Jonathan Peyton

2022-2023 Chair in Arctic Studies
Headshot of Jonathan Peyton

About

Jonathan Peyton teaches environmental, historical and cultural geography at the University of Manitoba. His research focuses on the social, ecological and economic effects of megaprojects in the Canadian North – hydroelectric projects, extractive economies and large-scale infrastructure developments. His book, Unbuilt Environments: Tracing Postwar Development on Northwest British Columbia (UBC Press 2017), analyzes five cases of imagined, abandoned or half-built development schemes – mines, dams, railways, roads and energy projects – to argue that even failed development dreams produce lasting material and discursive effects on the landscape and in the minds of stakeholders. Other work has analyzed archival photos of resource encounters, scientific education films, animals in the Klondyke gold rush, the development of northern conservation regimes, resource and imperial aesthetics in Vancouver’s restaurant culture, Indigenous resistance to resource schemes, resource policy and the environmental subject, and changing resource cultures in the prairies.

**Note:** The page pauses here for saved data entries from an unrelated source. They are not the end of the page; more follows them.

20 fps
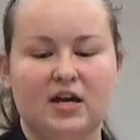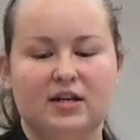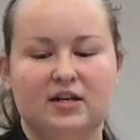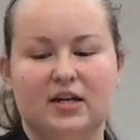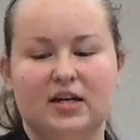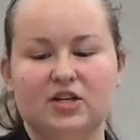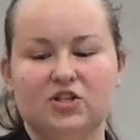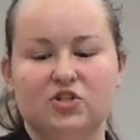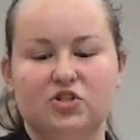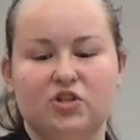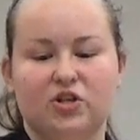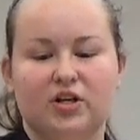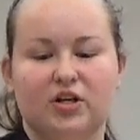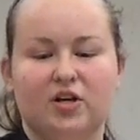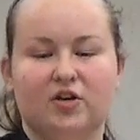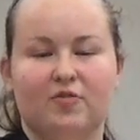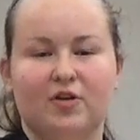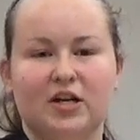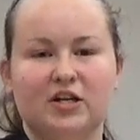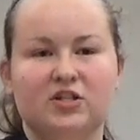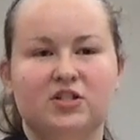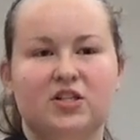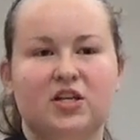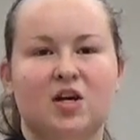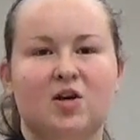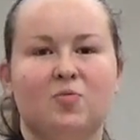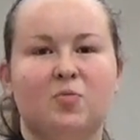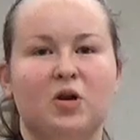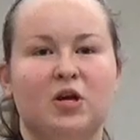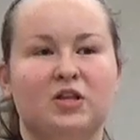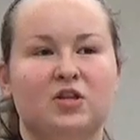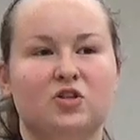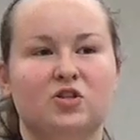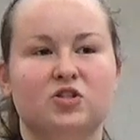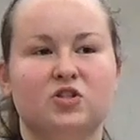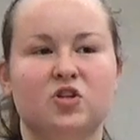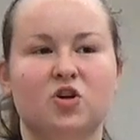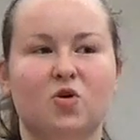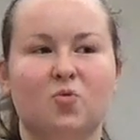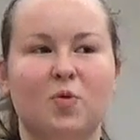Next, you're going to arrange them, and
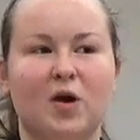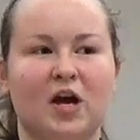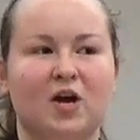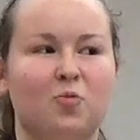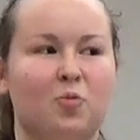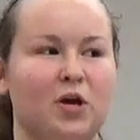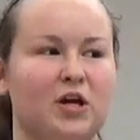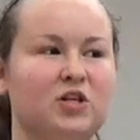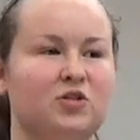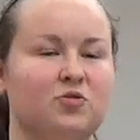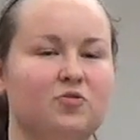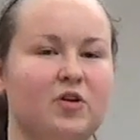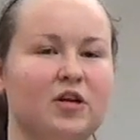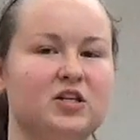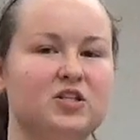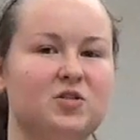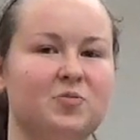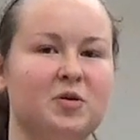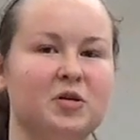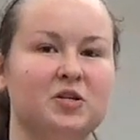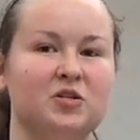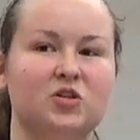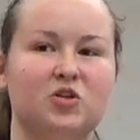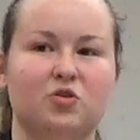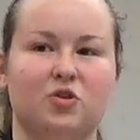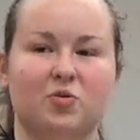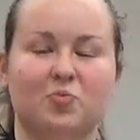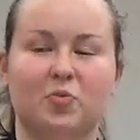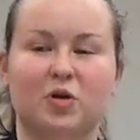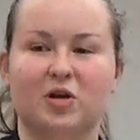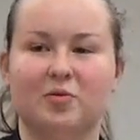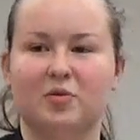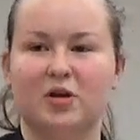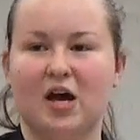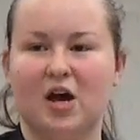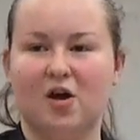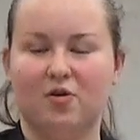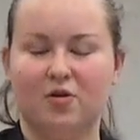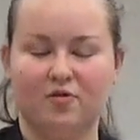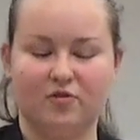there's no bad way to arrange them in. You can put them in
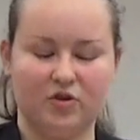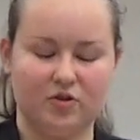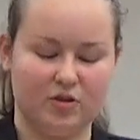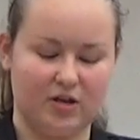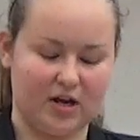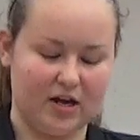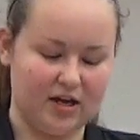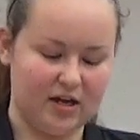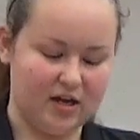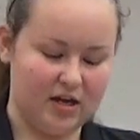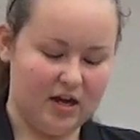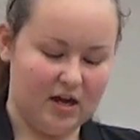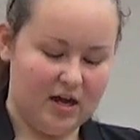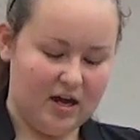however you'd like.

The UW Fulbright Canada Chair in Arctic Studies will be used to pursue research on the early years of oil and gas economies in the offshore Arctic in the 1970s and 80s. This work assesses the productive capacity of unrealized development plans, as new regions are opened up to the politics of extraction, as scientists and technicians itemize the qualities of resources, and as communities respond to new plans for how to use the natural features in which they live. Specific projects will focus on Arctic oil spill research (with a focus on film and bacteria), Arctic pipeline dreams of the 19790s, and the speculative futures of infrastructure design.